Then device name can be passed to ov::Core::compile_model() method:

@sphinxdirective

.. tab:: Running on default device

.. doxygensnippet:: docs/snippets/gpu/compile_model.cpp
    :language: cpp
    :fragment: [compile_model_default_gpu]

.. tab:: Running on specific GPU

.. doxygensnippet:: docs/snippets/gpu/compile_model.cpp
    :language: cpp
    :fragment: [compile_model_gpu_with_id]

.. tab:: Running on specific tile

.. doxygensnippet:: docs/snippets/gpu/compile_model.cpp
    :language: cpp
    :fragment: [compile_model_gpu_with_id_and_tile]

@endsphinxdirective

Supported inference data types

GPU plugin supports the following data types as inference precision of internal primitives:

Floating-point data types:
- f32
- f16
Quantized data types:
- u8
- i8
- u1

Selected precision of each primitive depends on the operation precision in IR, quantization primitives, and available hardware capabilities. u1/u8/i8 data types are used for quantized operations only, i.e. those are not selected automatically for non-quantized operations. See [low-precision optimization guide](@ref pot_docs_LowPrecisionOptimizationGuide) for more details on how to get quantized model.

Floating-point precision of a GPU primitive is selected based on operation precision in IR except compressed f16 IR form which is executed in f16 precision.

Note

: Hardware acceleration for i8/u8 precision may be unavailable on some platforms. In that case model is executed in floating-point precision taken from IR. Hardware support of u8/i8 acceleration can be queried via ov::device::capabilities property.

Hello Query Device C++ Sample can be used to print out supported data types for all detected devices.

Supported features

Multi-device execution

If a machine has multiple GPUs (for example integrated GPU and discrete Intel GPU), then any supported model can be executed on all GPUs simultaneously. This can be achieved by specifying "MULTI:GPU.1,GPU.0" as a target device.

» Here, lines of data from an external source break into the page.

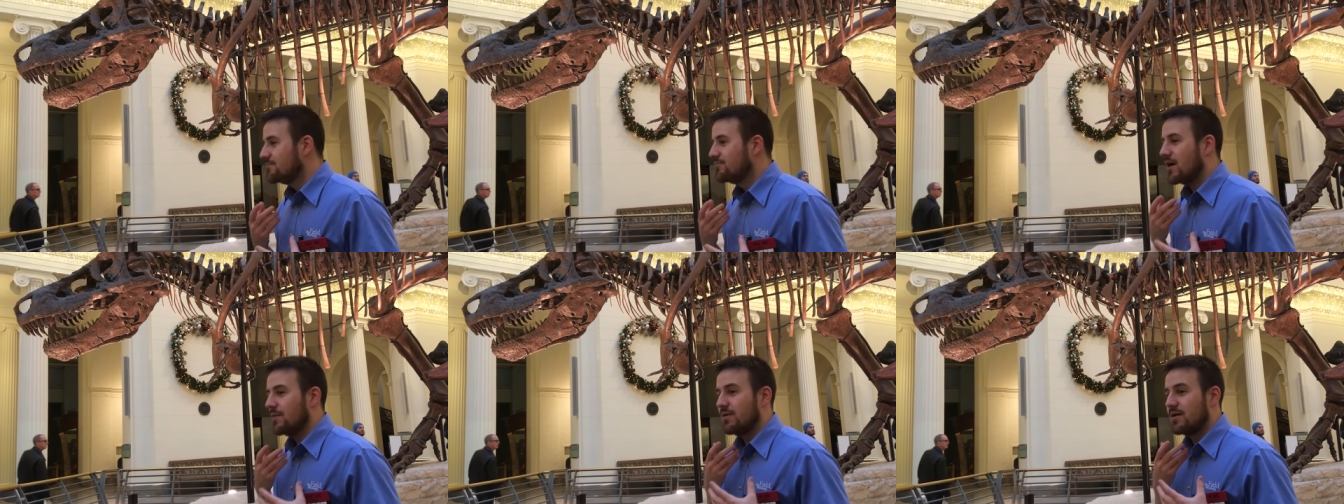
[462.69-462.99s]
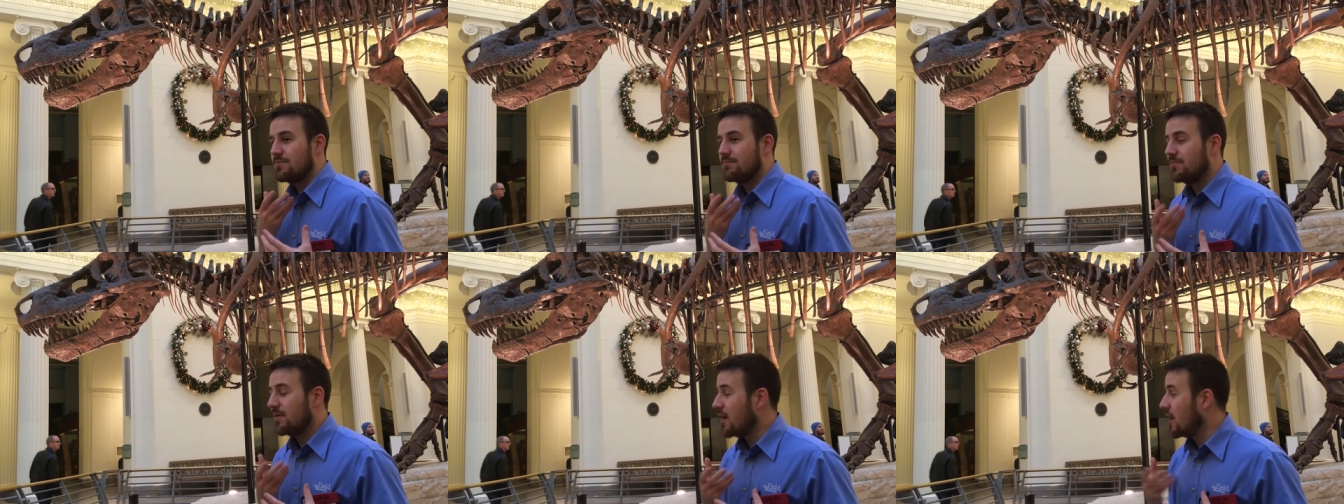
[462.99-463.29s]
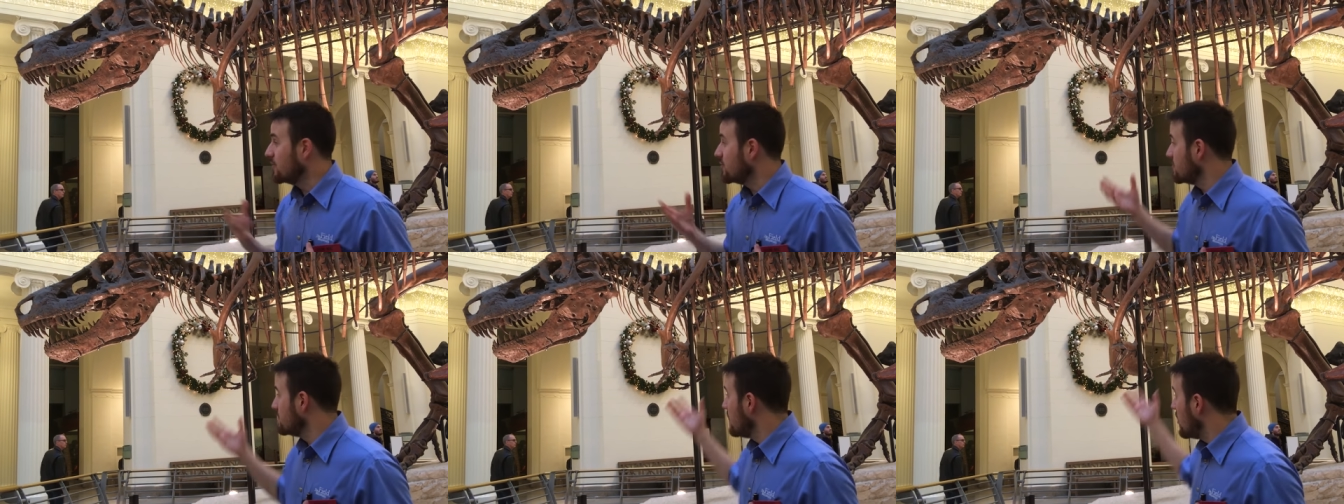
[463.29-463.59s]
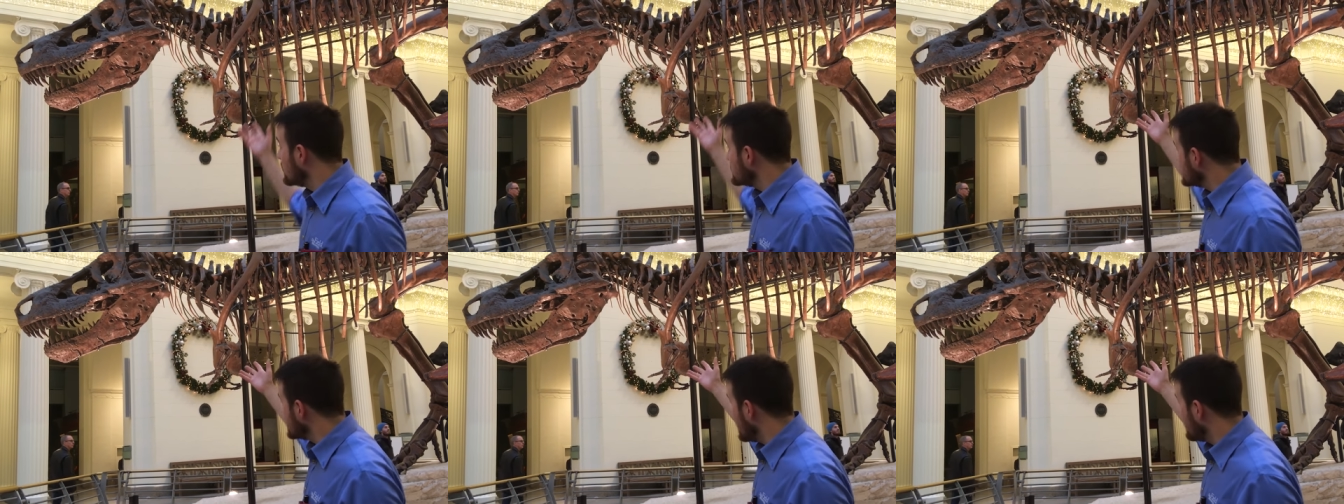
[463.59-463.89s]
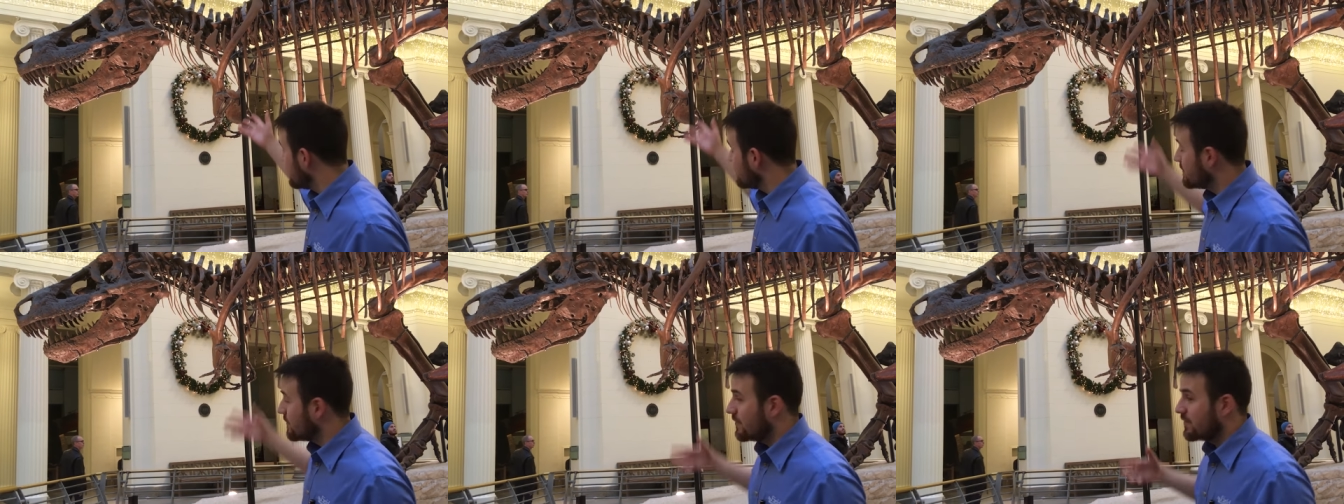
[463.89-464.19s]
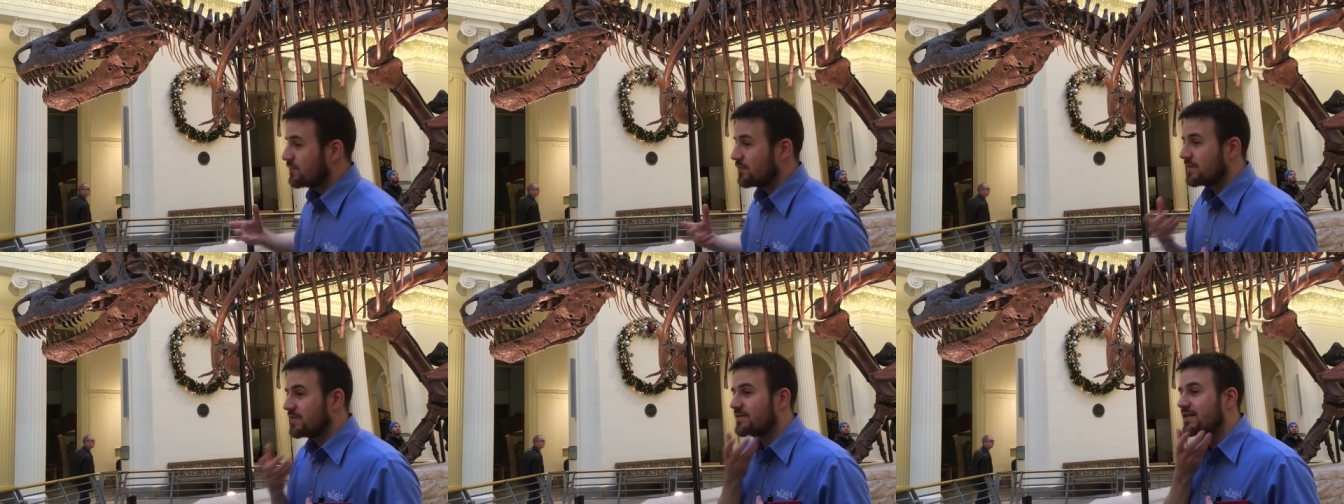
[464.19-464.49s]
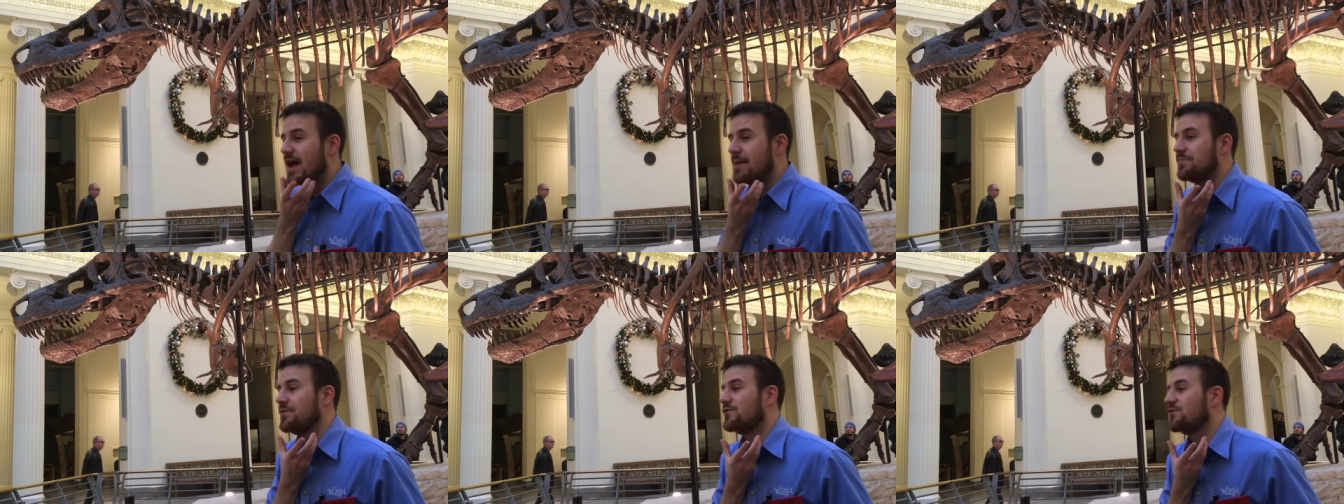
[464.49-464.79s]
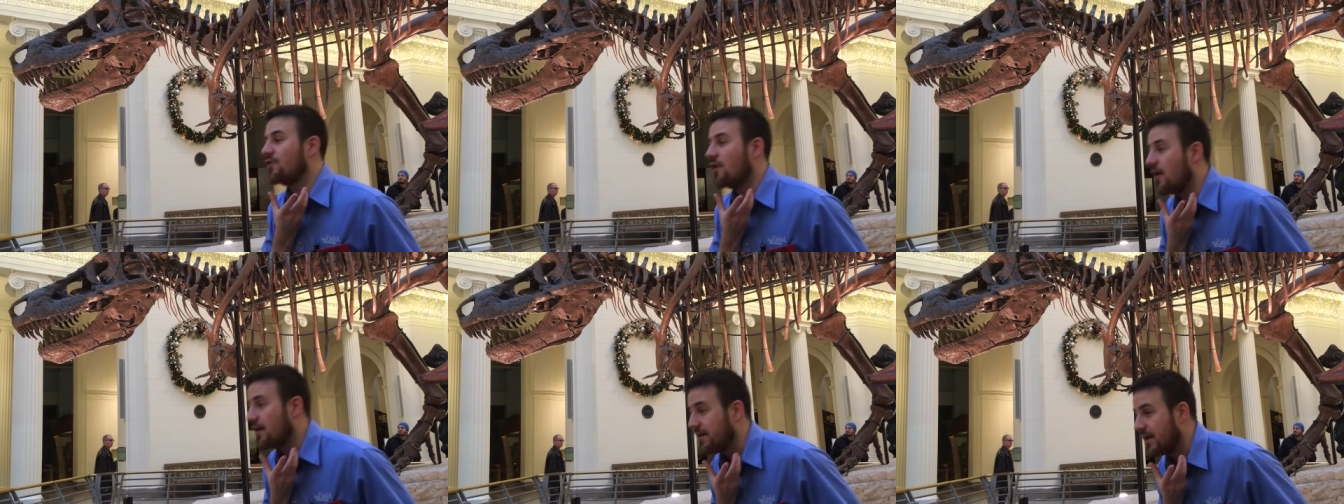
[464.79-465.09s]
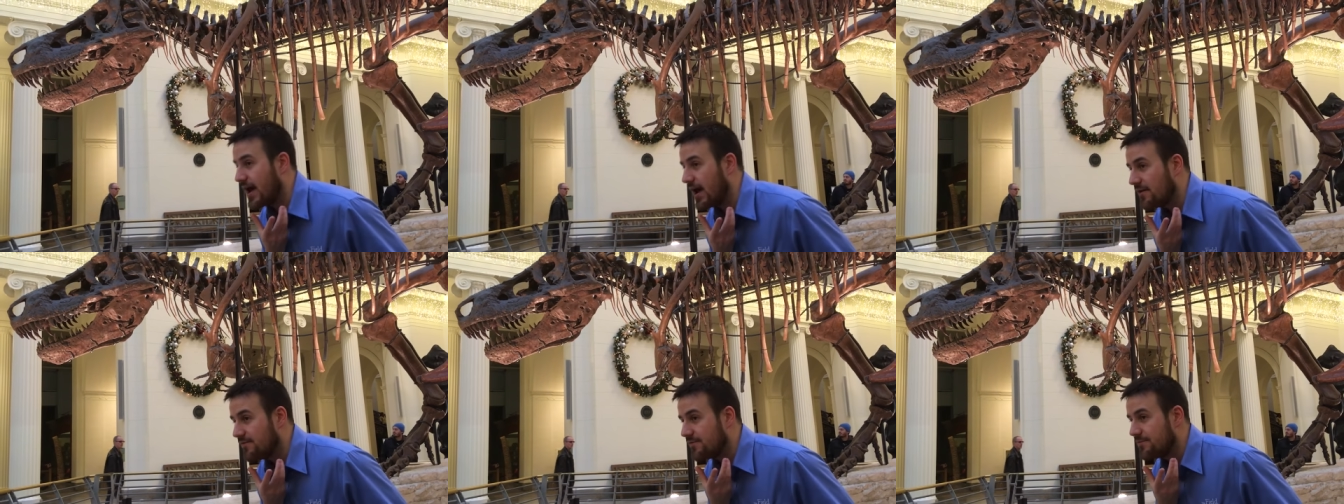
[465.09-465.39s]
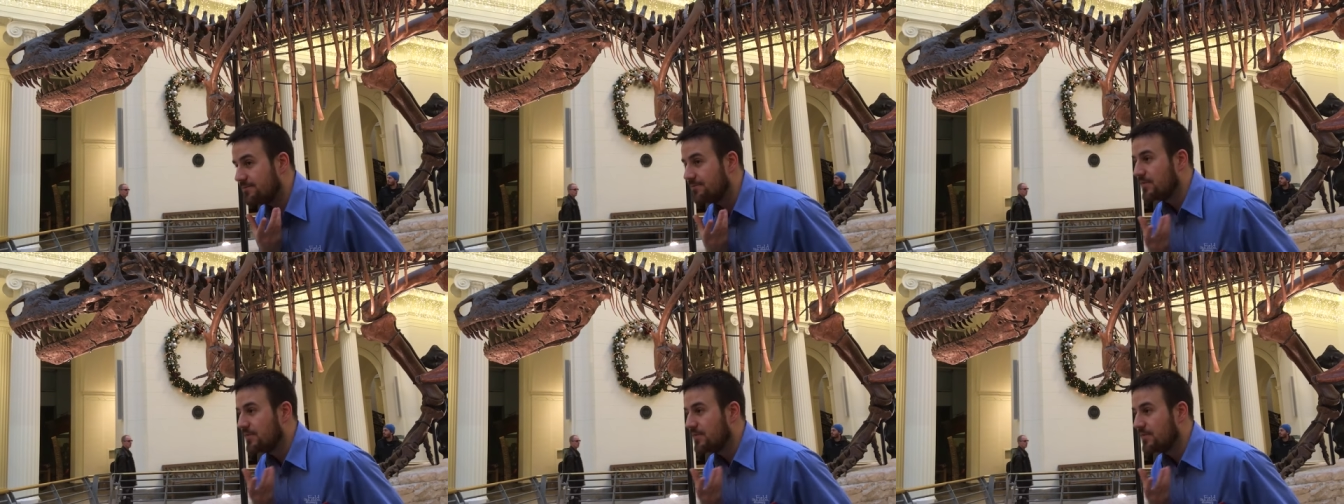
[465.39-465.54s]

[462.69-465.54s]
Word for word: Probably under most dinosaurs would snap their jaw in half.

@snippet snippets/gpu/compile_model.cpp compile_model_multi

See Multi-device execution page for more details.

Automatic batching

GPU plugin is capable of reporting ov::max_batch_size and ov::optimal_batch_size metrics with respect to the current hardware platform and model, thus automatic batching is automatically enabled when ov::optimal_batch_size is > 1 and ov::hint::performance_mode(ov::hint::PerformanceMode::THROUGHPUT) is set. Alternatively it can be enabled explicitly via the device notion, e.g. "BATCH:GPU".

@sphinxdirective

.. tab:: Batching via BATCH plugin

.. doxygensnippet:: docs/snippets/gpu/compile_model.cpp
    :language: cpp
    :fragment: [compile_model_batch_plugin]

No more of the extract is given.